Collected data
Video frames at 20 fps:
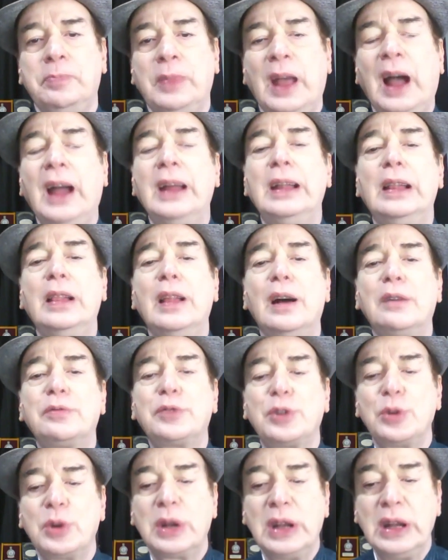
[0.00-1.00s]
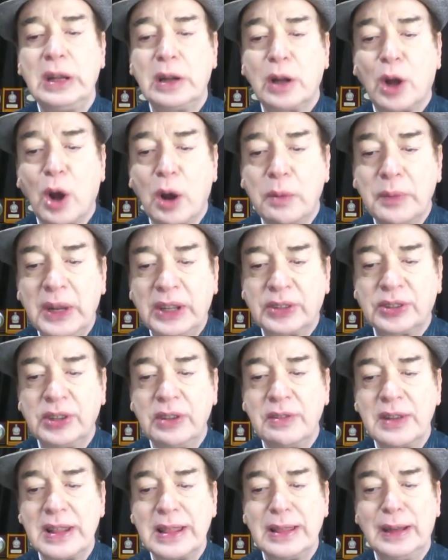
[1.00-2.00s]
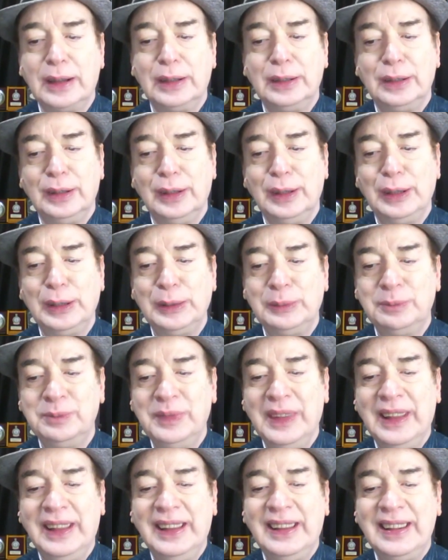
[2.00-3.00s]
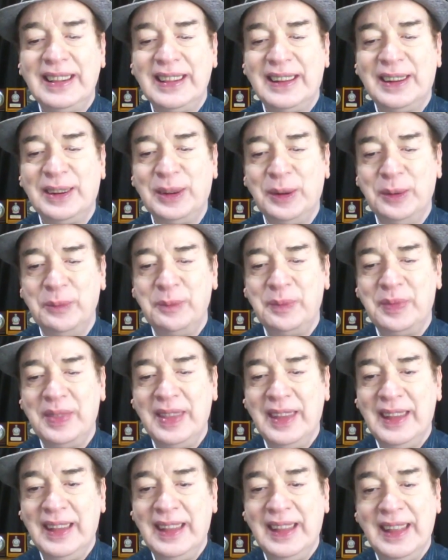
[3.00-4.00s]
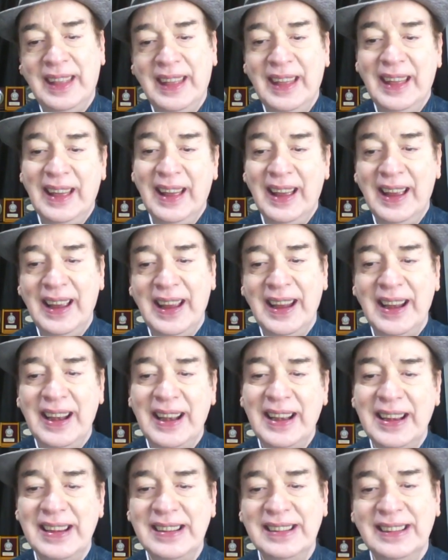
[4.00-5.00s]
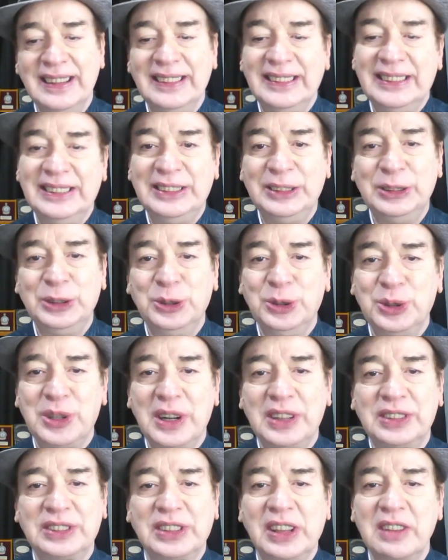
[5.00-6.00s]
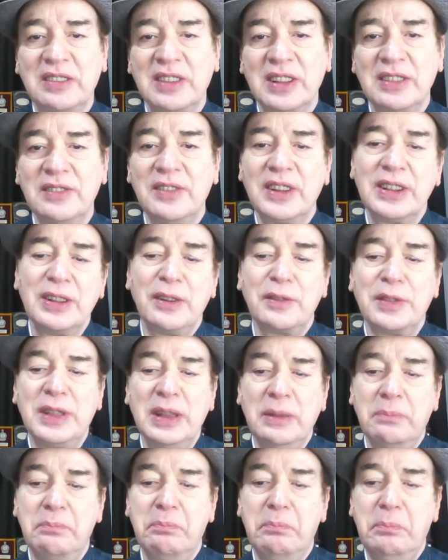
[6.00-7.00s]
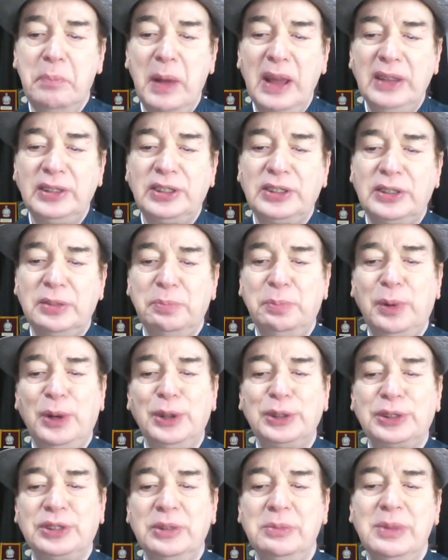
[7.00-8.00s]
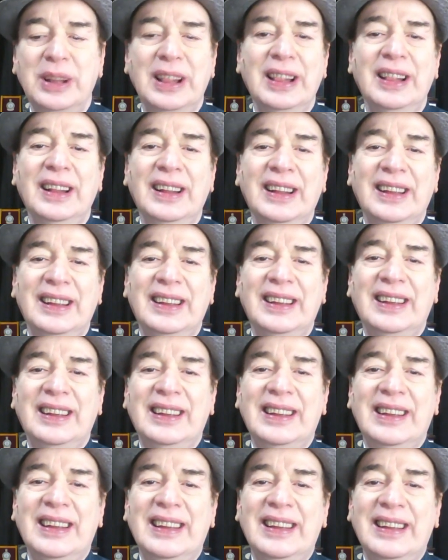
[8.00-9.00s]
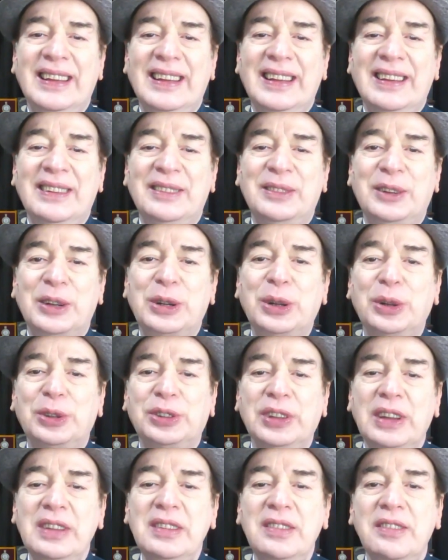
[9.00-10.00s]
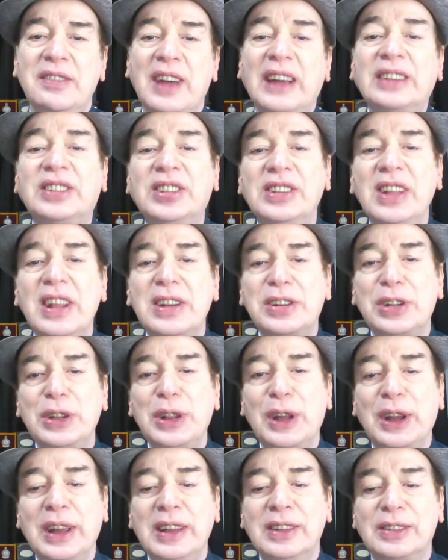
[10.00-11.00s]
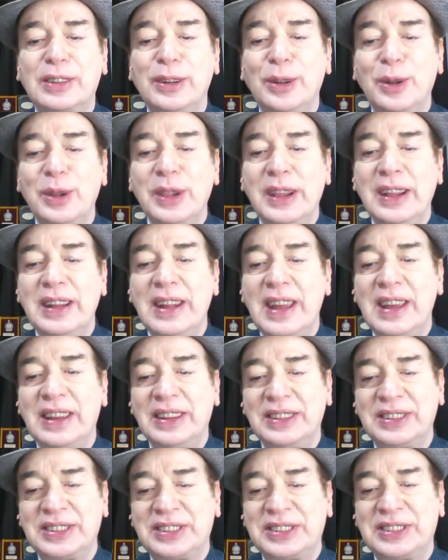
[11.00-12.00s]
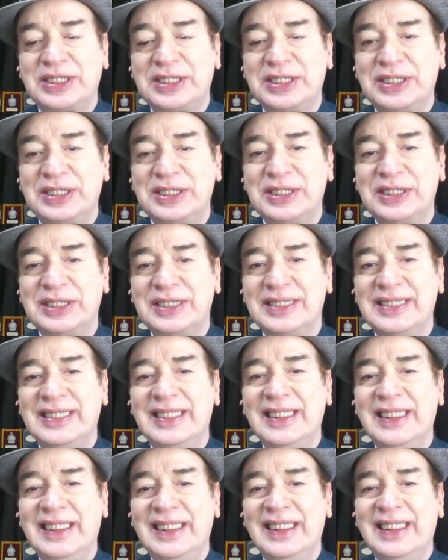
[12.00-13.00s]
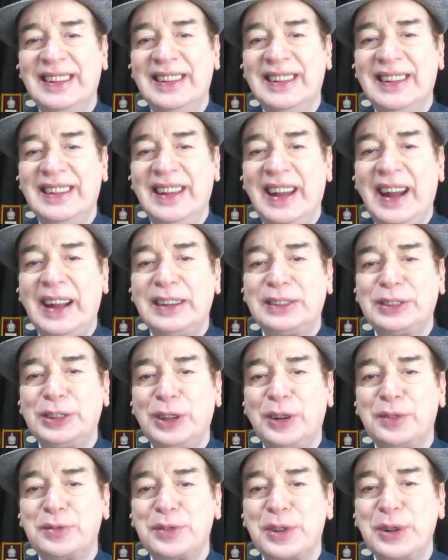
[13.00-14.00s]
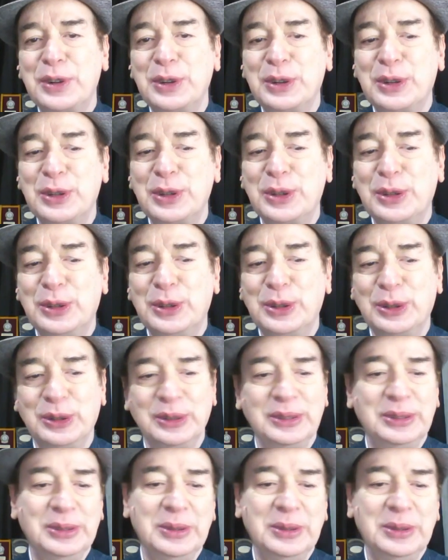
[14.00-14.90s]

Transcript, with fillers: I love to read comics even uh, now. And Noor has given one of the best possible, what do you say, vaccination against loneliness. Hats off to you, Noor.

Your instructions> Please make an exact copy of the records, leaving out any picture.

Exercise answer>
Video frames at 20 fps:
[0.00-1.00s]
[1.00-2.00s]
[2.00-3.00s]
[3.00-4.00s]
[4.00-5.00s]
[5.00-6.00s]
[6.00-7.00s]
[7.00-8.00s]
[8.00-9.00s]
[9.00-10.00s]
[10.00-11.00s]
[11.00-12.00s]
[12.00-13.00s]
[13.00-14.00s]
[14.00-14.90s]

Transcript, with fillers: I love to read comics even uh, now. And Noor has given one of the best possible, what do you say, vaccination against loneliness. Hats off to you, Noor.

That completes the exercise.